Während die WM-Akteure noch im wohlverdienten Urlaub verweilen, haben alle anderen bereits das Mannschaftstraining wieder aufgenommen. In einem überschaubaren Kreis von zehn Spielern aus der ersten Mannschaft sowie einigen Canteranos aus der Reserve wurden gerade einmal zwei Tage unter der Leitung des neuen Star-Coachs José Mourinho absolviert. Doch schon jetzt zeigt sich Esteban Granero von seinem neuen Trainer hellauf begeistert und freut sich ebenso auf seinen neuen Kollege Pedro León…
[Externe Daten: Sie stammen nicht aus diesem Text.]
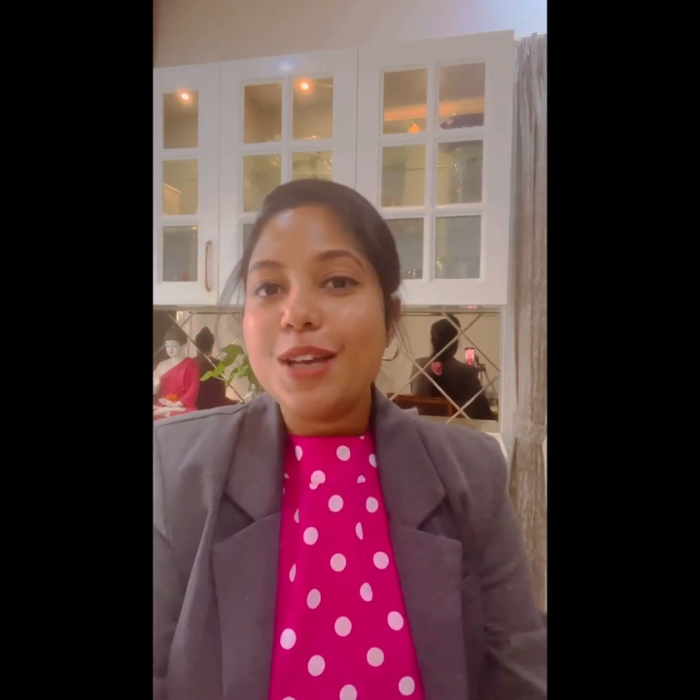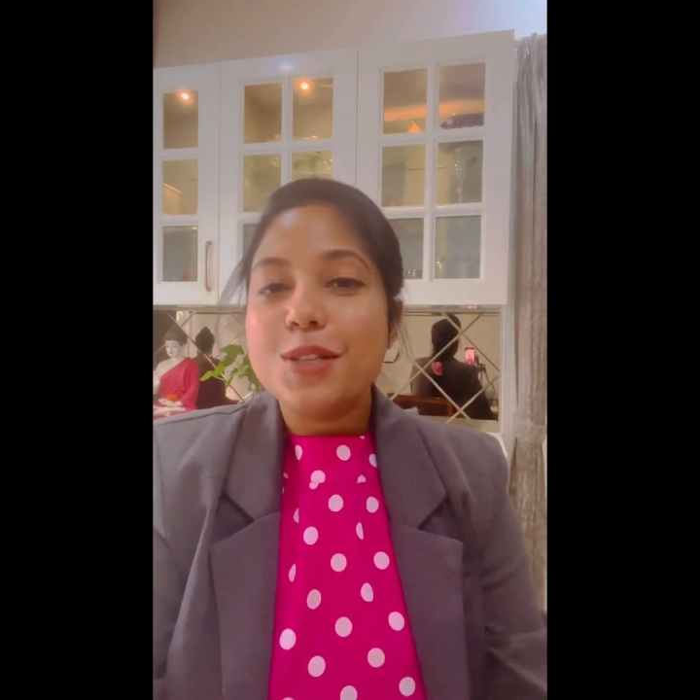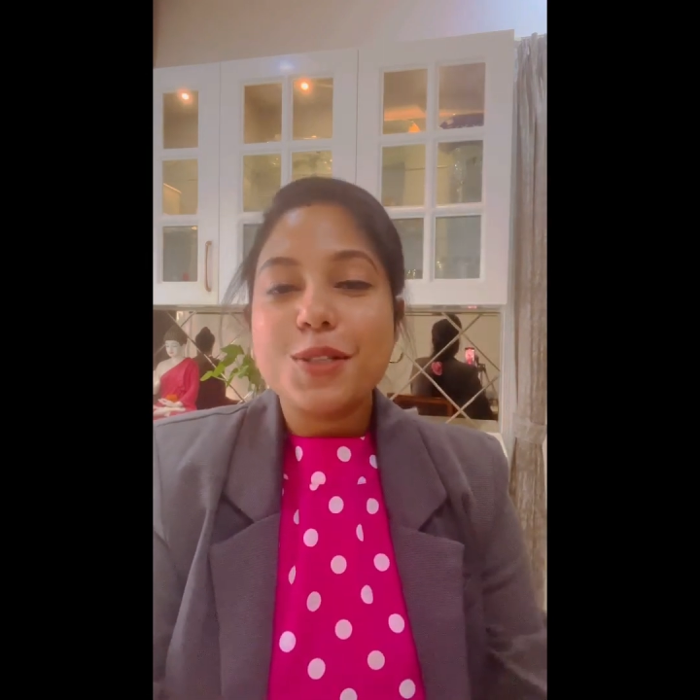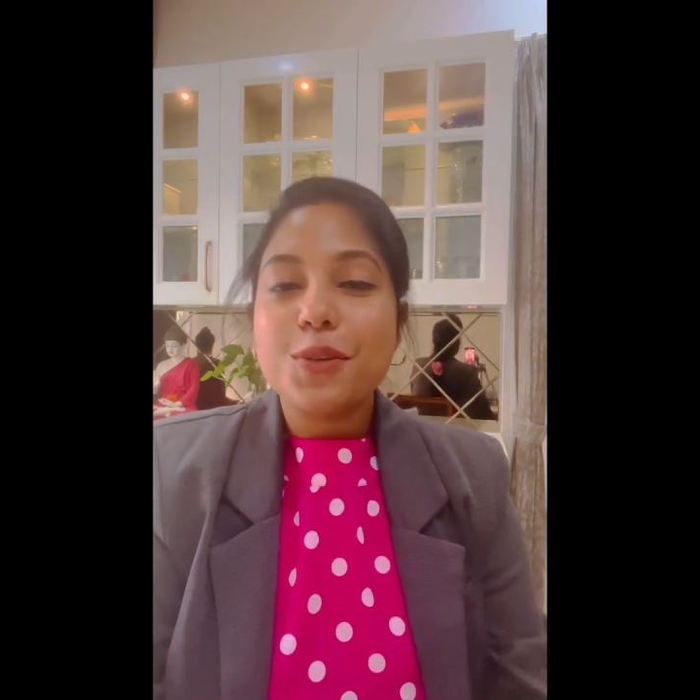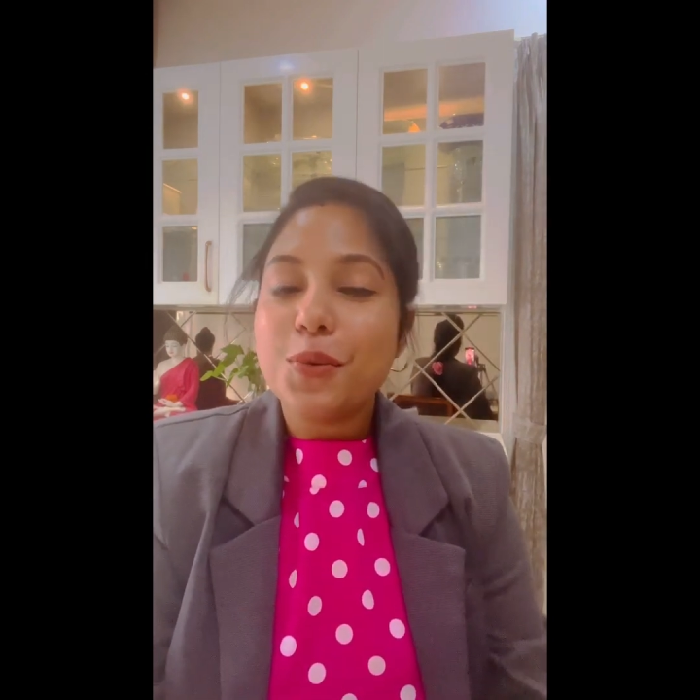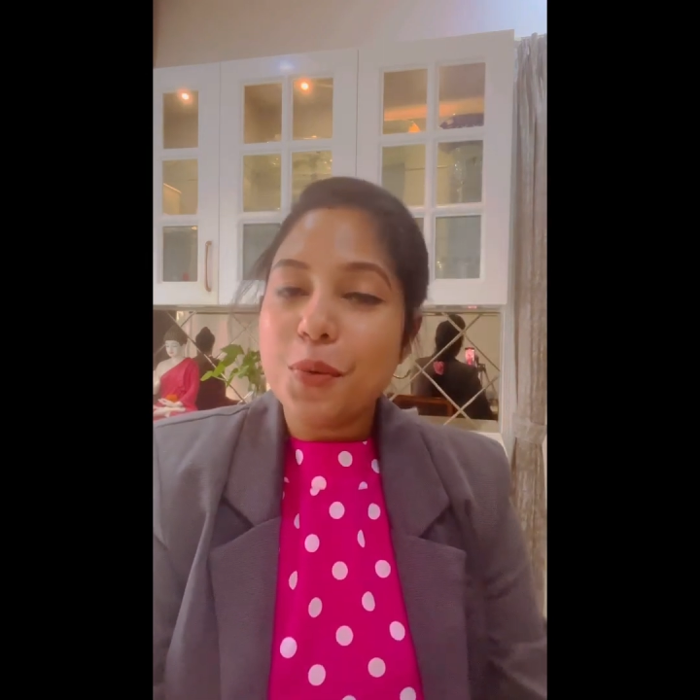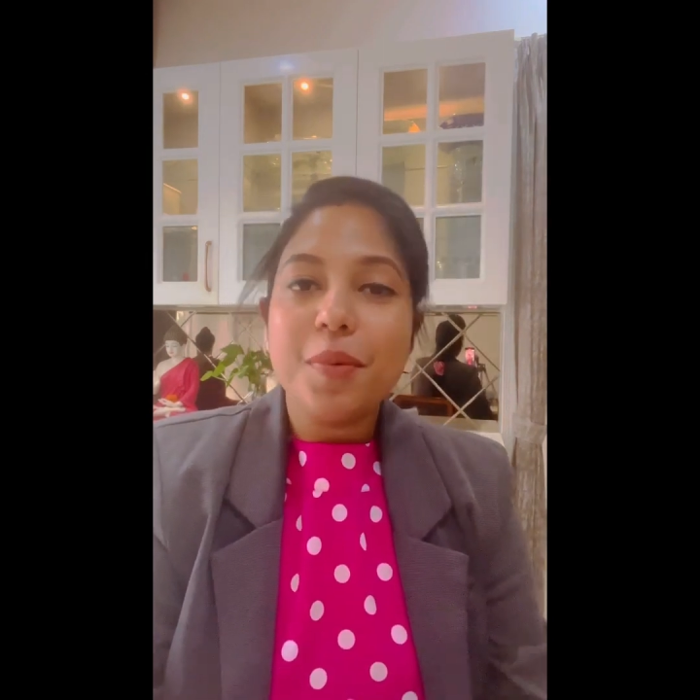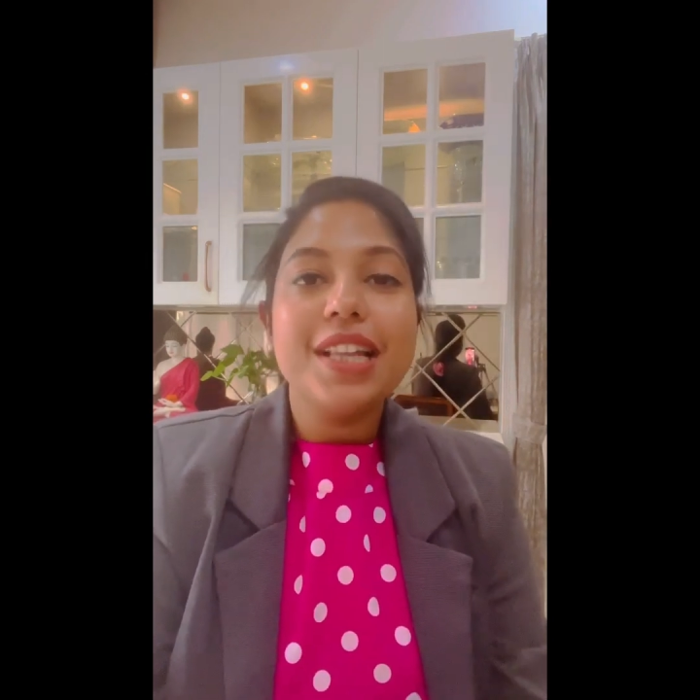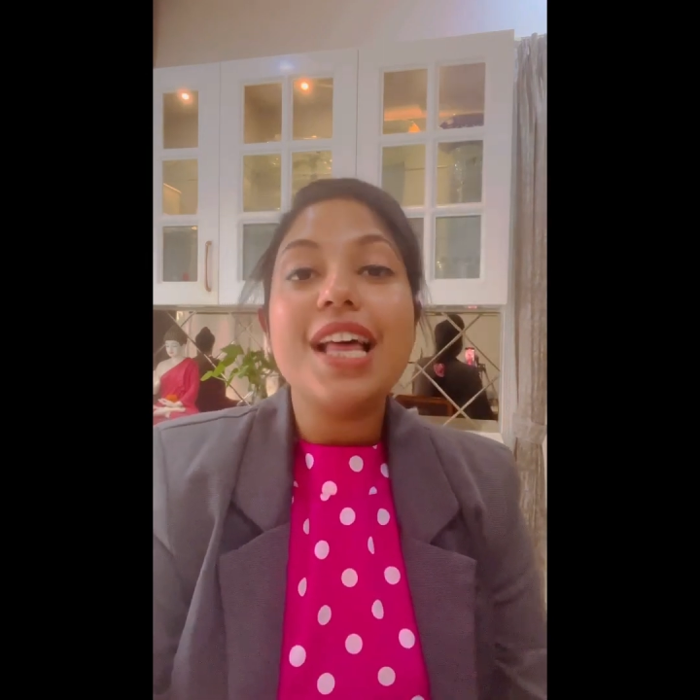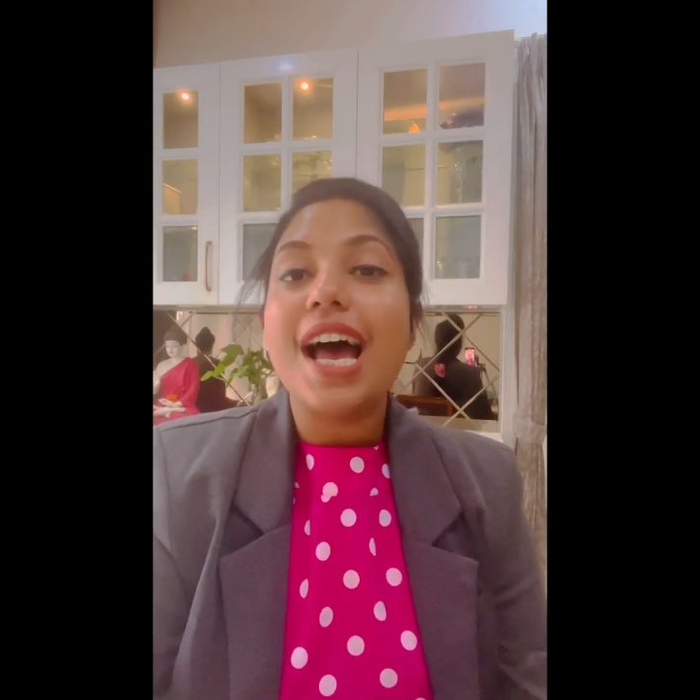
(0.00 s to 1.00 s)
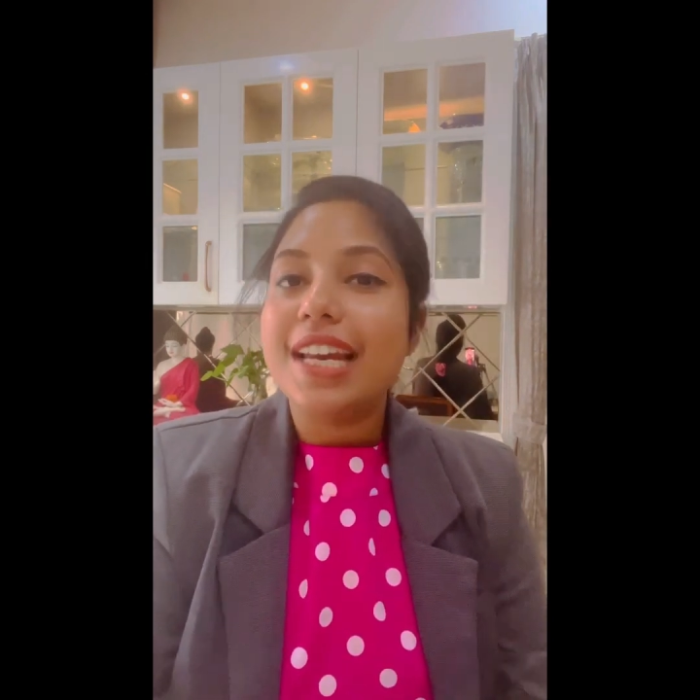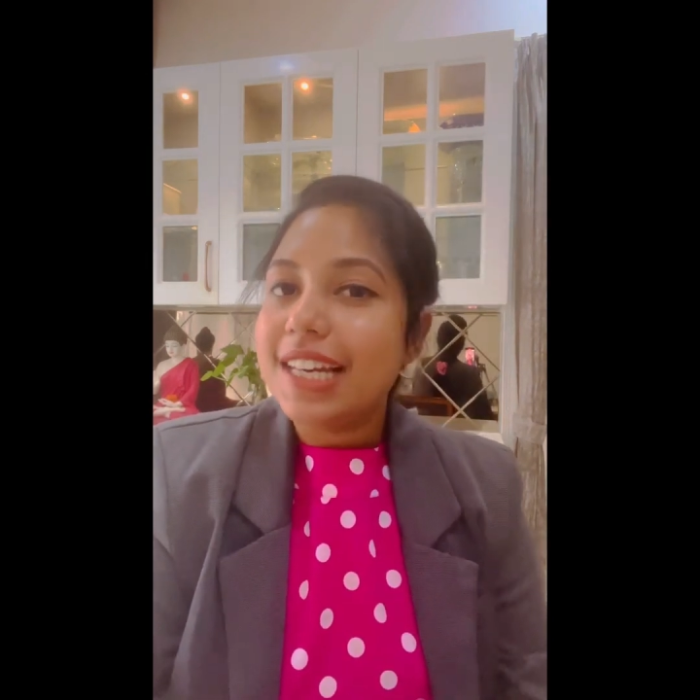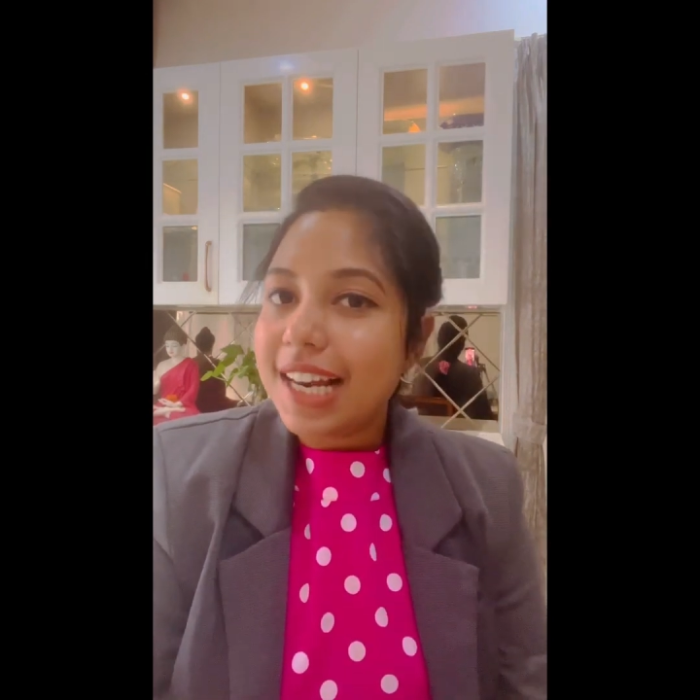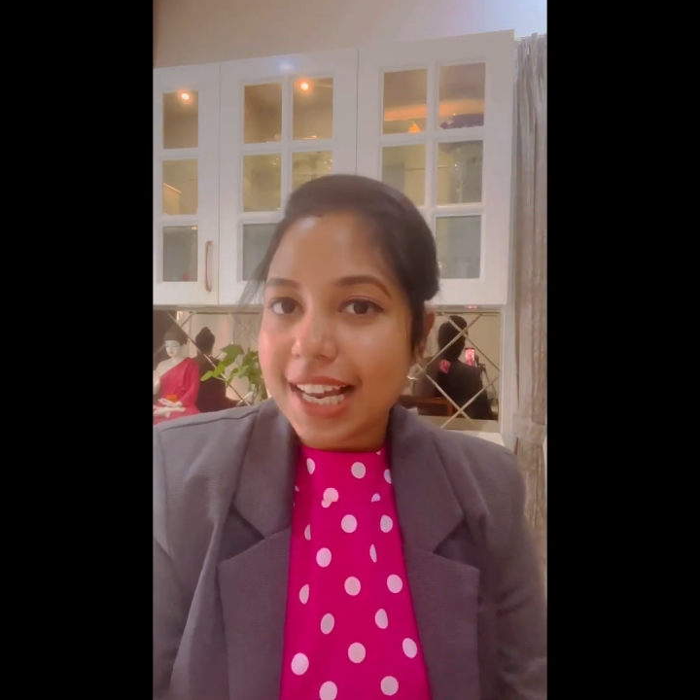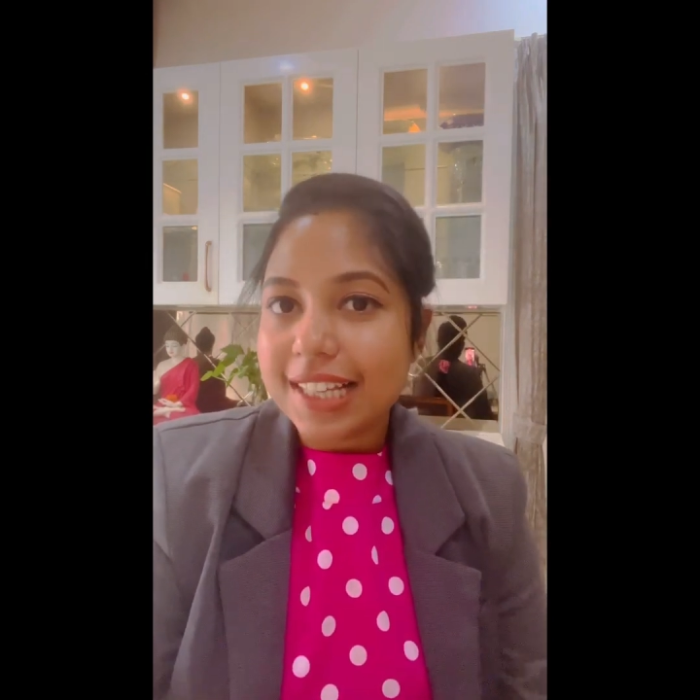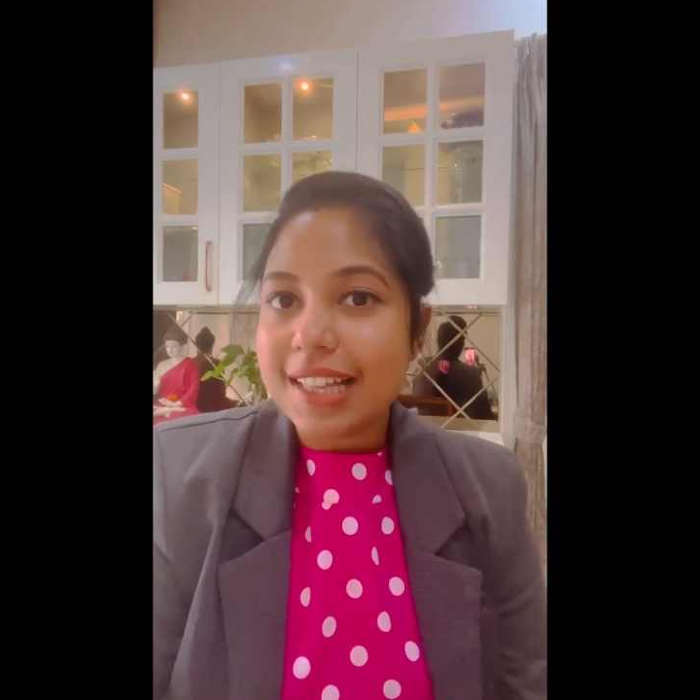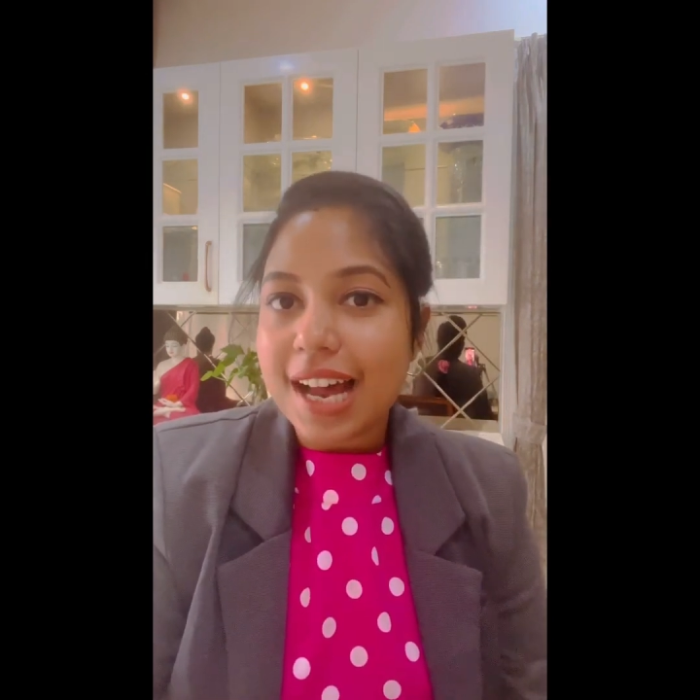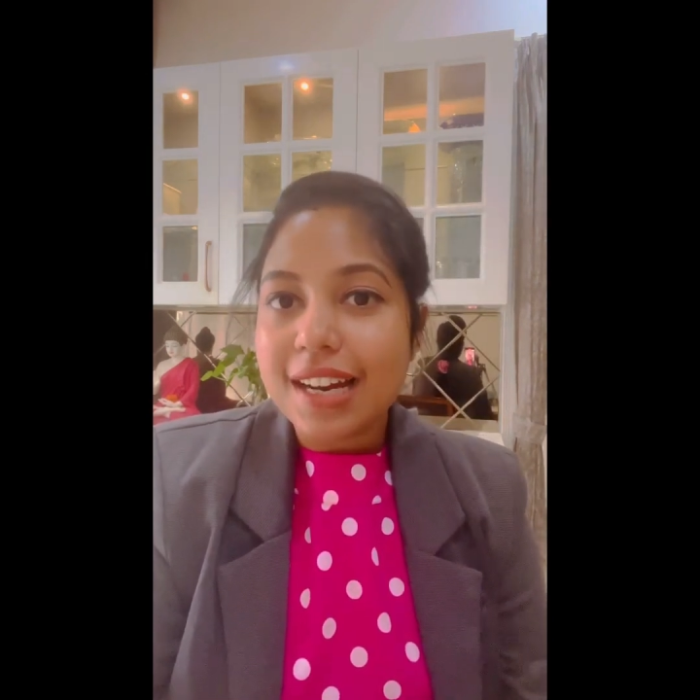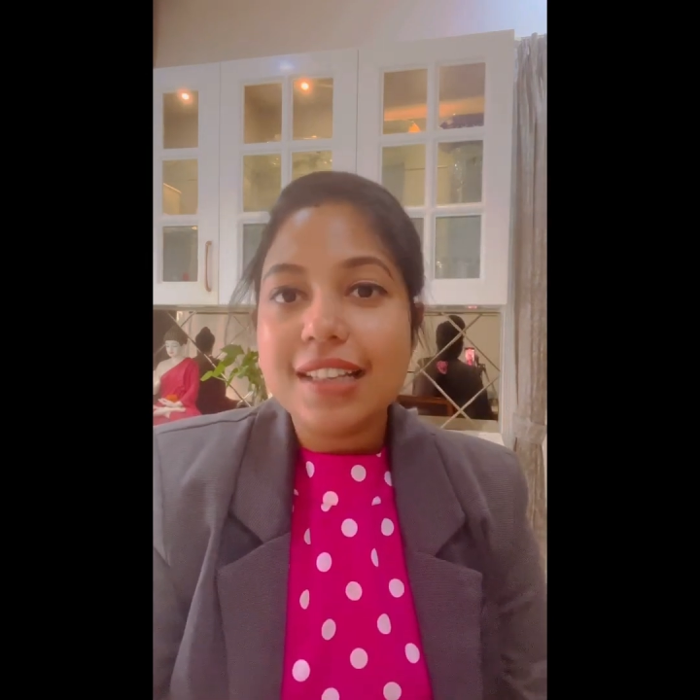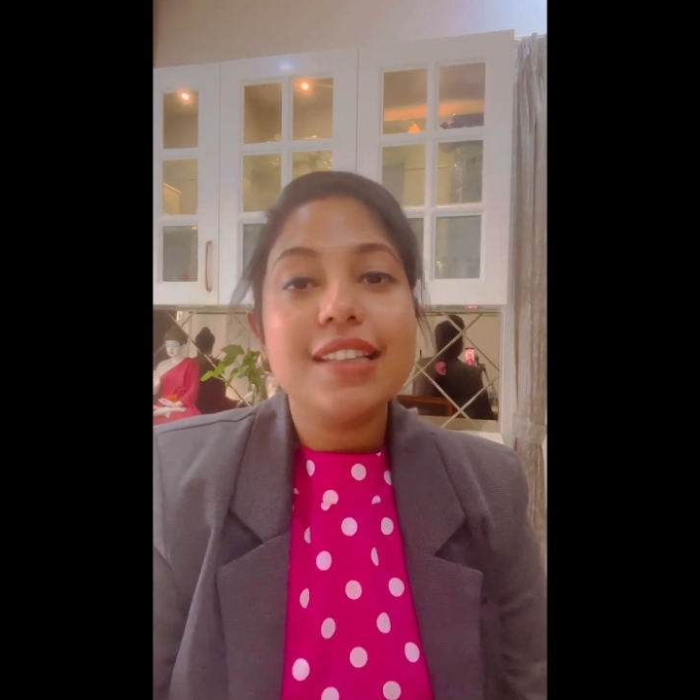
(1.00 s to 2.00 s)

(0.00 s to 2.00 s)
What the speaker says: So 2 months I did like that.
Mourinho kam mit der Aufgabe an die Concha Espina, etwas zu verändern. Vier Clasico-Niederlagen in Folge, zwei Jahre ohne jeglichen Titel, man musste dem Rivalen aus Katalonien zwei mal nacheinander zum Meistertitel gratulieren und in der Champions League war ebenfalls doppelt im Achtelfinale schluss. Und anscheinend ist der Unterschied zwischen Pellegrini und Mourinho groß, zumindest was die Trainingseinheiten angeht: „Jeder Trainer hat seine eigenen Methoden, bisher haben wir zwar erst eineinhalb Tage trainiert, aber er hat schon jetzt seine Handschrift hinterlassen. Die Einheiten sind nicht sehr lang, dafür aber umso intensiver“, wird der gebürtige Madrilene über seine ersten Eindrücke zitiert. „Ich denke, man kann ihn nicht mit anderen Trainern vergleichen“, so Granero weiter, der es außerdem als wichtig empfindet, viel mit dem Ball zu arbeiten, wie es unter der Regie des Portugiesen der Fall ist. Zudem korrigiert er das falsche Bild über „The Special One“ in den Medien und bestätigt, dass er einem „sehr nahe“ ist und „korrigiert, ermutigt und hilft, sich zu verbessern.“
Auch für Neuzugang Pedro Leon findet „El Pirata“ positive Worte und weiß, wie es ist, vom kleinen Vorstadtclub zum größten Verein der Welt zu wechseln: „Ich kenne Pedro Leon noch aus der U-Auswahl Spaniens und ich freue mich, dass er kommt. Ich kann mich in seine Lage versetzen, es ist eine ähnliche Situation wie bei mir damals. Von Getafe nach Madrid zu wechseln ist ein großer und schwieriger Schritt, aber er hat viel Potenzial und Qualität und braucht sich nicht zu verstecken. Er wird wie jeder um seinen Platz kämpfen“, empfängt der Rechtsfuß seinen neusten Mannschaftskollegen mit offenen Armen.